The following chart compares total payroll in California to the baseline workers’ compensation costs during the period 1990 through 2005. Note that the total payroll is plotted on the right axis. The workers’ compensation baseline costs are plotted on the left axis. (If payroll and costs were plotted on the same axis, the columns for payroll in the graph below would be ten times their present height.)

As can be seen, the rate of increase of workers’ compensation costs is significantly lower than the rate of increase of total payroll. Consequently, workers’ compensation costs as a percentage of payroll has declined substantially, as shown in the following graph.


After peaking in the early 1990s at slightly over 3% of payroll, workers’ compensation costs have declined to under 2%. The decline was driven primarily by declining claim frequency. In the absence of a change in benefits, costs are projected to continue declining, driven mainly by increasing wage rates subject to fixed benefit maximums.

See Appendix B for a table of workers’ compensation costs (with and without various benefit alternatives) as a percentage of total California payroll.

Workers’ Compensation Costs vs. Payroll among Industry Groups

These overall average costs mask substantial variation across broad industry groups. For the construction industry, workers compensation costs peaked at over 10% of payroll in 1991 while for professional and clerical professions, costs, even at their peak, were less than 1% of payroll.

However, for all industries, the significant downward trend of workers’ compensation costs as a percentage of payroll can clearly be seen in the following graph.

Workers’ Compensation Costs compared with Other Economic Indicators

Although ‘total payroll’ is the preferred indicator against which to compare workers’ compensation costs, comparisons of workers’ compensation costs against other economic measurements result in similar findings.

For example, when comparing workers’ compensation costs against the Gross State Product, we find that ‘baseline’ costs have dropped from 1.40% of GSP in 1990 to 0.89% of GSP in 2000.


Similarly, when comparing workers’ compensation costs against the Total Personal Income, we find that ‘baseline’ costs have dropped from 1.73% of Total Personal Income in 1990 to 1.10% of Total Personal Income in 2002.


Workers’ Compensation Benefits

Impact of Employment Growth on a Benefit Change

This section concerns the effect of employment growth on the estimated impact of benefit increases. That is, if employment (or another economic dimension) grows, then the dollar size of a benefit increase will be larger, simply because the economy was larger.

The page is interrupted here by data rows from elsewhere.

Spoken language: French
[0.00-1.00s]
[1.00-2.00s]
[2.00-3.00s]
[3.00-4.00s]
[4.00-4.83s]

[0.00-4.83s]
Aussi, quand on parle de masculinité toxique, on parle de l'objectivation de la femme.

The benefit increase will be larger in dollars (not percent change) because the economy is larger. However, the effect is a second order condition that changes the numbers only slightly and the percent change not at all. For illustration purposes only, a simplified example follows where we look at employment change in a growing economy and the impact on estimates of a benefit increase.

(PLEASE NOTE: This Chart is for Illustration Purposes Only)

  Initial Year

Future Period


No benefit increase

With 10% benefit increase



With 5% employment growth

Employment 10 Million 10.5 Million 10.5 Million  
WC cost per worker $1000 $1000 $1100  
Total WC cost $10 Billion $10.50 Billion $11.55 Billion $1.05 Billion

Without employment growth

Employment 10 Million 10 Million 10 Million  
WC cost per worker $1000 $1000 $1100  
Total WC cost $10 Billion $10 Billion $11.0 Billion $1.00 Billion
Difference due to employment growth: $0.5 billion $0.55 billion $0.05 Billion

The chart above shows briefly the impact of employment growth on estimates of the size of a benefit increase. Here we are applying a 10% benefit increase. Employment growth makes the size of total WC costs larger, but this affects the baseline costs as well as the estimate of costs after application of a benefit change. For the most part, these two effects cancel out.

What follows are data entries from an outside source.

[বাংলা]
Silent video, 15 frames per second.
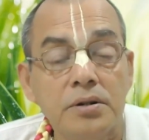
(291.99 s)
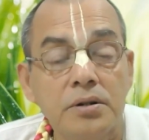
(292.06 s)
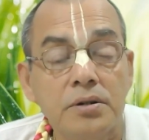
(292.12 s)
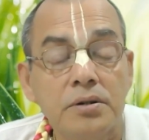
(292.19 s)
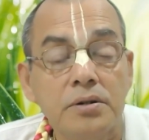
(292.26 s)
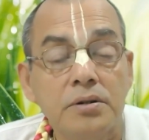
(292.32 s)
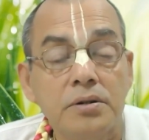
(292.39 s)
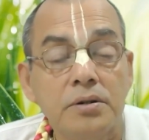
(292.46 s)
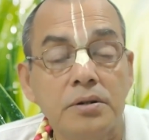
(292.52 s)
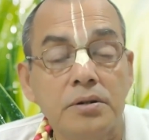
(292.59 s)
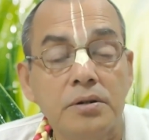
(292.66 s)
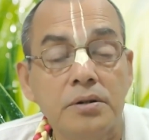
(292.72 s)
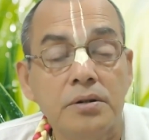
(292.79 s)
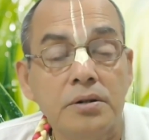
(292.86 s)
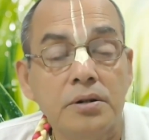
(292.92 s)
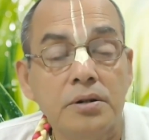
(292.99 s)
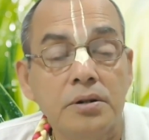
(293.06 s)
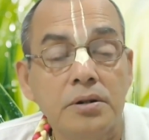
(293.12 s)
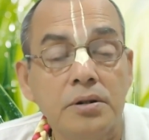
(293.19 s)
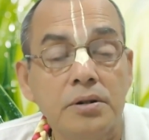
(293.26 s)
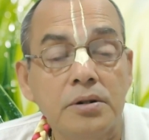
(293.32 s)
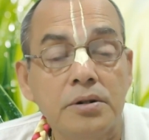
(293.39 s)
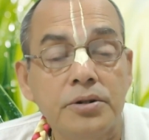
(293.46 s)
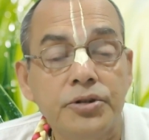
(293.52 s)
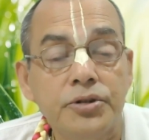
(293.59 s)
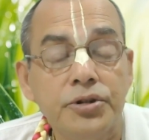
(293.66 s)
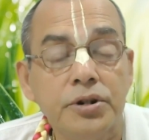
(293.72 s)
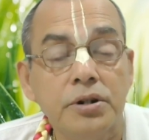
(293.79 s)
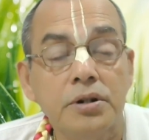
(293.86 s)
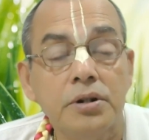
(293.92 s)
হ্যাঁ,
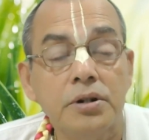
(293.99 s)
যে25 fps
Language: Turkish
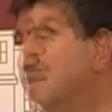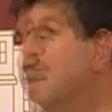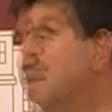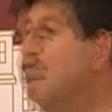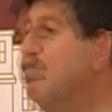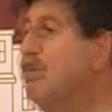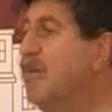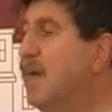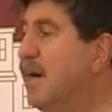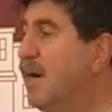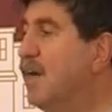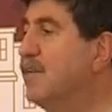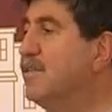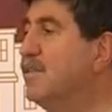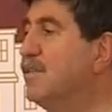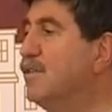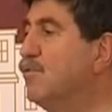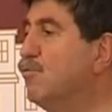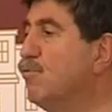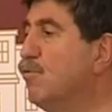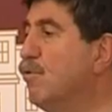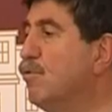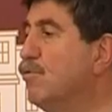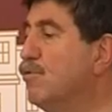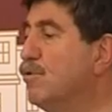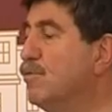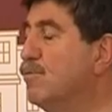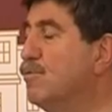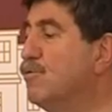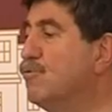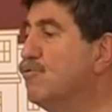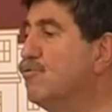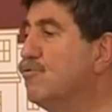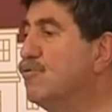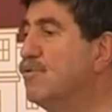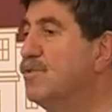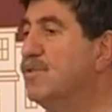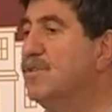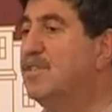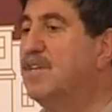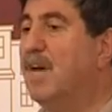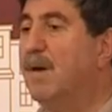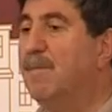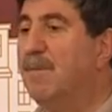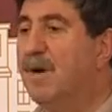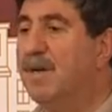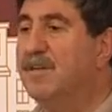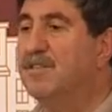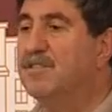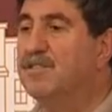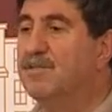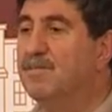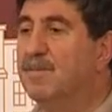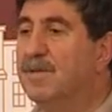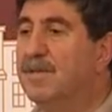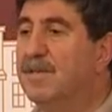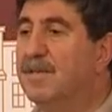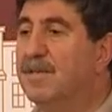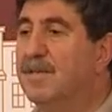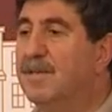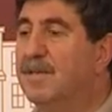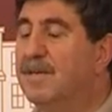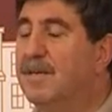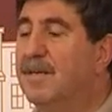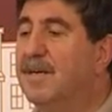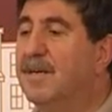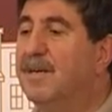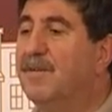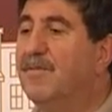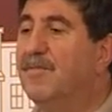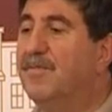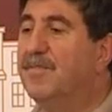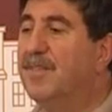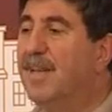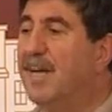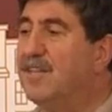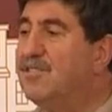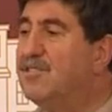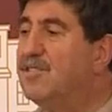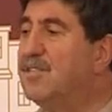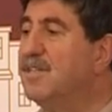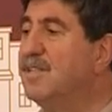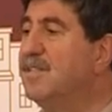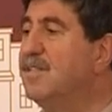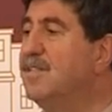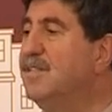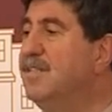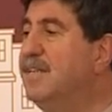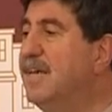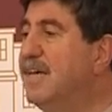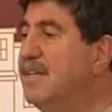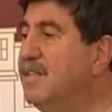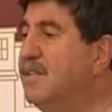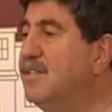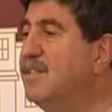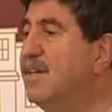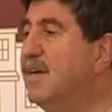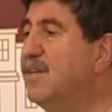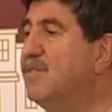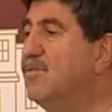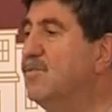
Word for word: miadını doldurmuş Kemalizmi nasıl yeniden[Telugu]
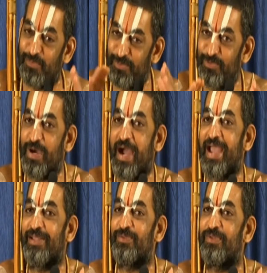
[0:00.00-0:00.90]
ముందు
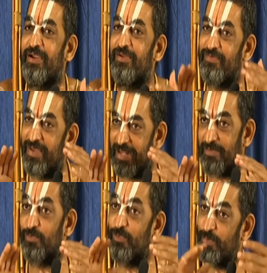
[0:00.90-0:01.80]
ఆయన ఉన్నాడు వెన
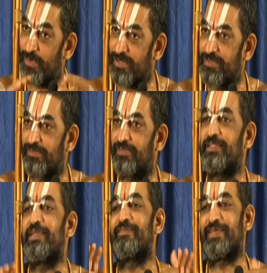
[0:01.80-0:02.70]
ముందు ప్రకృతి
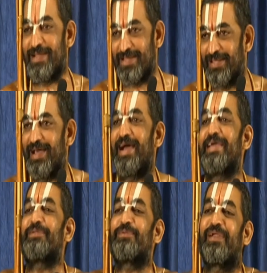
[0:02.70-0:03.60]
ఉంది వెనకాతల
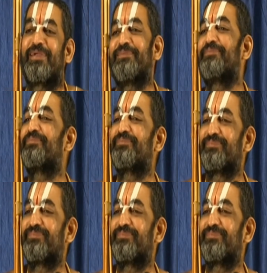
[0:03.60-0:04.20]
ఆయన ఉన్నాడు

So a 10% benefit increase raises costs by $1 billion in a system with no growth in employment and $1.05 billion when there is 5% employment growth. In this example, the effect of the employment growth on a $1 billion benefit increase is $50 million.

Impact of Changes to the Permanent Disability Benefit

Permanent Disability benefit payment levels have been adjusted several times since 1984. These adjustments have included changing both the weekly maximum and the number of weekly payments. In addition, greater distinction was drawn between disability levels by adding higher maximum benefit levels for more severe claims. At the same time, inflation reduced the value of benefits.

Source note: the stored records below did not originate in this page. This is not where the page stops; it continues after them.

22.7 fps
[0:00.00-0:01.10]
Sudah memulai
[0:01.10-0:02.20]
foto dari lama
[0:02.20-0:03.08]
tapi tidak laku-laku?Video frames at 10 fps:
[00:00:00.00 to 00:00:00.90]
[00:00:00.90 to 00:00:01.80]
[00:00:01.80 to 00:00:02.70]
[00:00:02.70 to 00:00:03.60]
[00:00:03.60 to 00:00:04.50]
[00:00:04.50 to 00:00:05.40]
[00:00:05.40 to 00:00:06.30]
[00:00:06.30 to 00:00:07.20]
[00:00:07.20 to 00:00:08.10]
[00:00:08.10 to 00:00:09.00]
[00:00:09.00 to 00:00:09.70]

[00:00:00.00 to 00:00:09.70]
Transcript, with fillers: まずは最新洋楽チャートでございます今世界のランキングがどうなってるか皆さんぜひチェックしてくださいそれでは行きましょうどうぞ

The maximum weekly benefit level was increased most for the very highest disability levels. Because the highest disability categories include a small fraction of PD claims, the impact of the increases since 1991 for the majority of PD recipients have been more than offset by the effect of inflation on the value of the benefit.

Overall, the value of the benefit after adjustment for inflation has declined to about 80% of its value in 1984, as illustrated in the chart below. Appendix C contains a complete description of the methodology used.

PD Changes by Rating Level

The benefit increases that went into effect from 1992 to 1996 applied in the main to the higher permanent disability ratings. For the highest PD interval 70-99.75%, benefit levels were increased substantially, enough that even after the effects of inflation, the level of benefit exceeded that in 1984.

However, for the lowest PD ratings, those under 15%, no benefit increase has been enacted since 1984 and the inflation adjusted value of the benefit is 60% of what it was in 1984. The following chart shows the inflation-adjusted value of the PD benefit for each interval relative to 1984.

In summary, the value of the permanent partial disability benefit has declined by 20% in the last 15 years. This has been most seriously felt by the over 40% of permanent disability participants who receive ratings under 15%. For this group of lower rated claims, the inflation adjusted value of the benefit is 60% of what was paid in 1984.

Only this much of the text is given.